DP8947 The Return of Financial Repression
|Author(s):||Carmen M. Reinhart|
|Publication Date:||April 2012|
|Keyword(s):||capital controls, debt, financial repression, inflation, interest rates, regulation|
|JEL(s):||E2, E3, E6, F3, F4, H6, N10|
|Programme Areas:||Financial Economics|
|Link to this Page:||cepr.org/active/publications/discussion_papers/dp.php?dpno=8947|
Periods of high indebtedness have historically been associated with a rising incidence of default or restructuring of public and private debts. Sometimes the debt restructuring is more subtle and takes the form of 'financial repression'. Consistent negative real interest rates are equivalent to a tax on bond holders and, more generally, savers.

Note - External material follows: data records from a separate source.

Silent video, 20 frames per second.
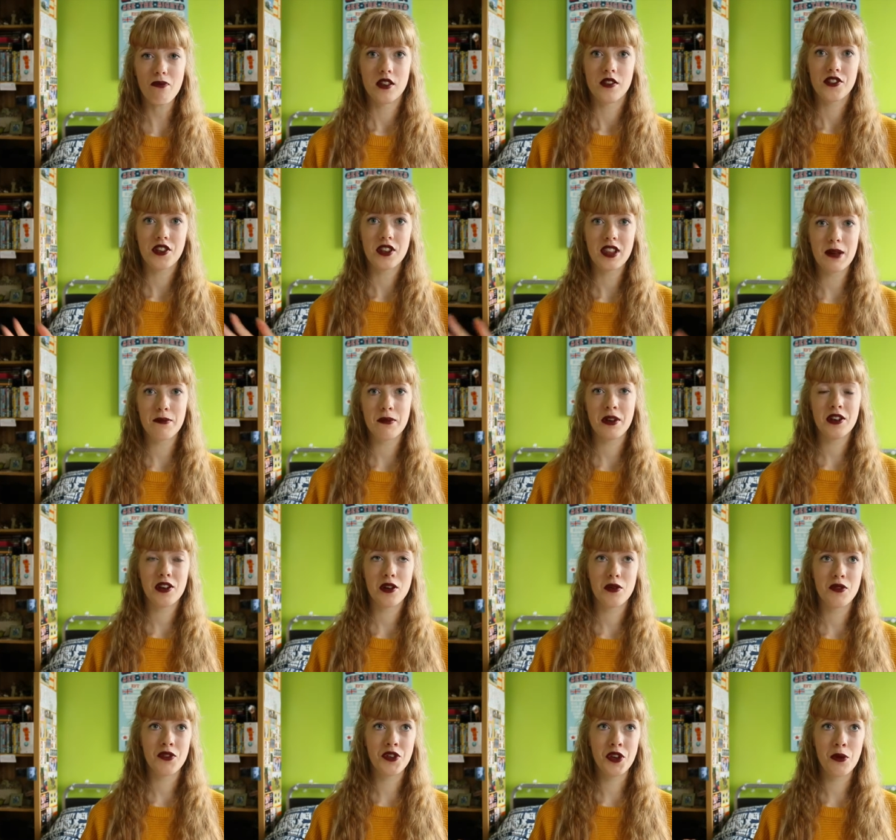So let me
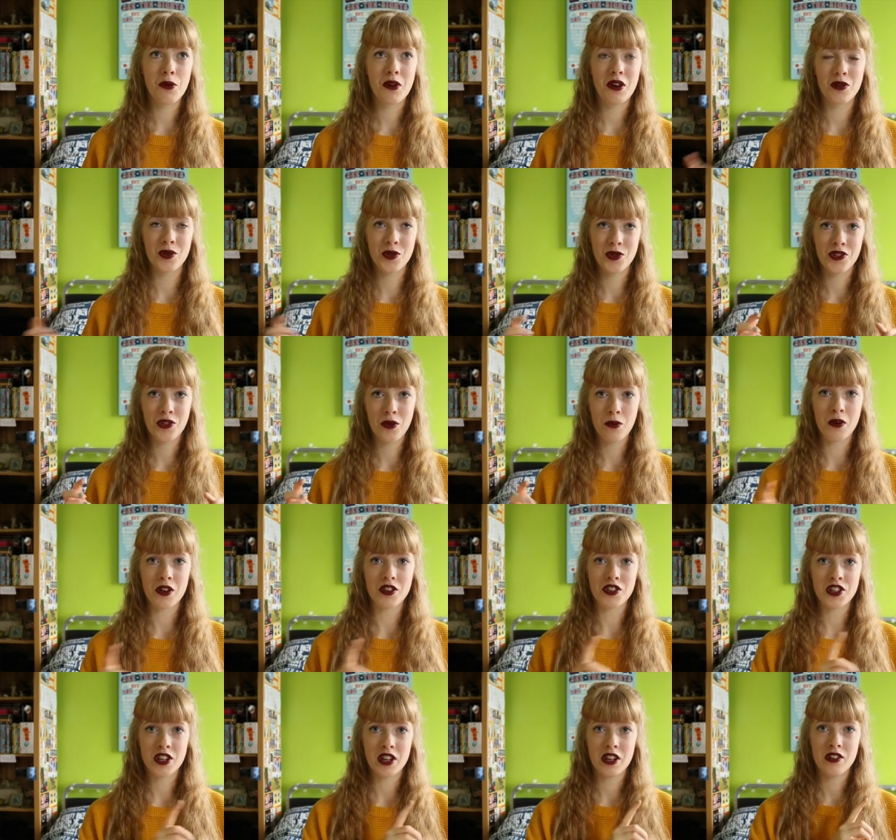know if you are also
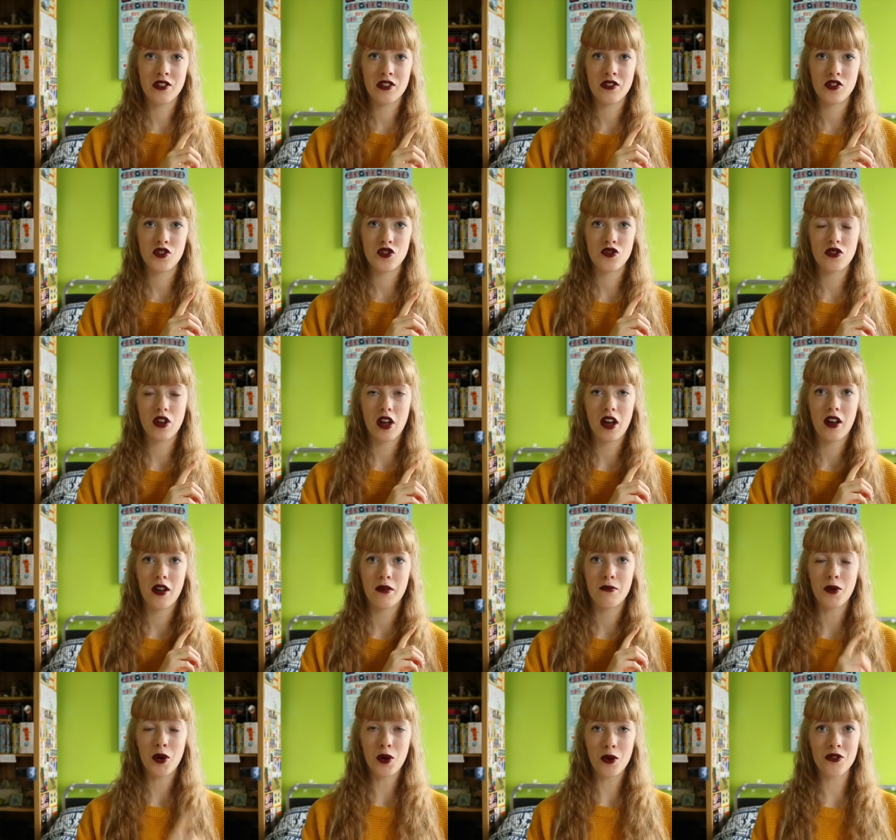watching
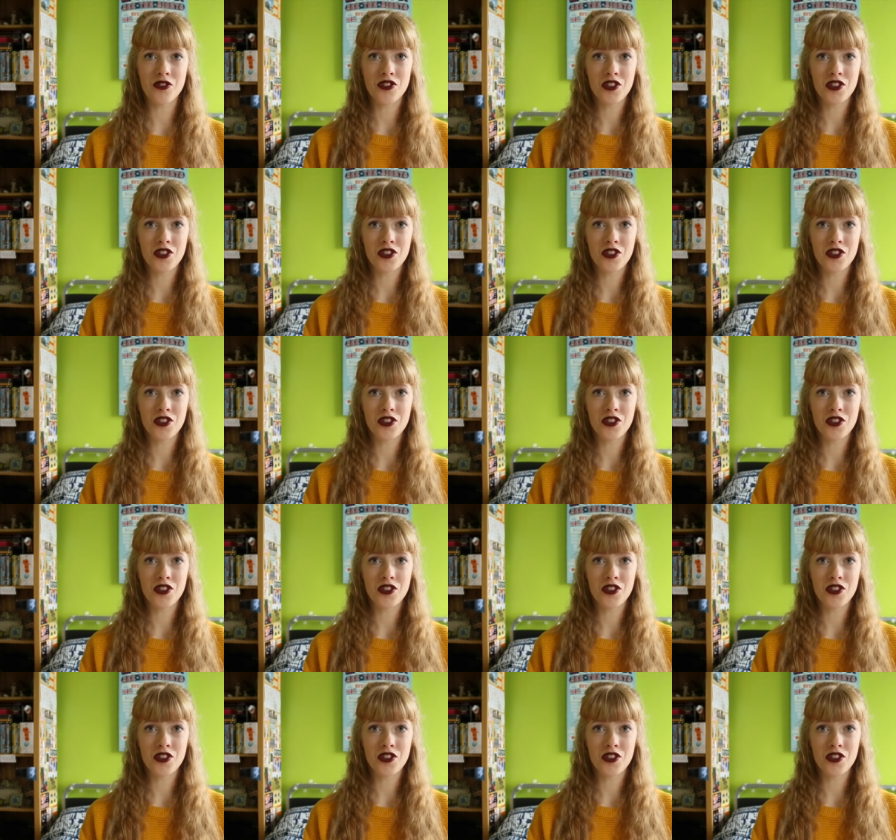All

In the heavily regulated financial markets of the Bretton Woods system, a variety of financial domestic and international restrictions facilitated a sharp and rapid reduction or 'liquidation' of public debt from the late 1940s to the 1970s. The restrictions or regulatory measures of that era had their origins in what would now come under the heading of 'macroprudential' concerns in the wake of the severe banking crises that swept many countries in the early 1930s. The surge in public debts that followed during the Great Depression and through World War II only made the case for stable and low interest rates and directed credit more compelling to policymakers. The resurgence of financial repression in the wake of the 2007-2009 financial crises alongside the surge in public debts in advanced economies is documented here. This process of financial 'de-globalization' may have only just begun.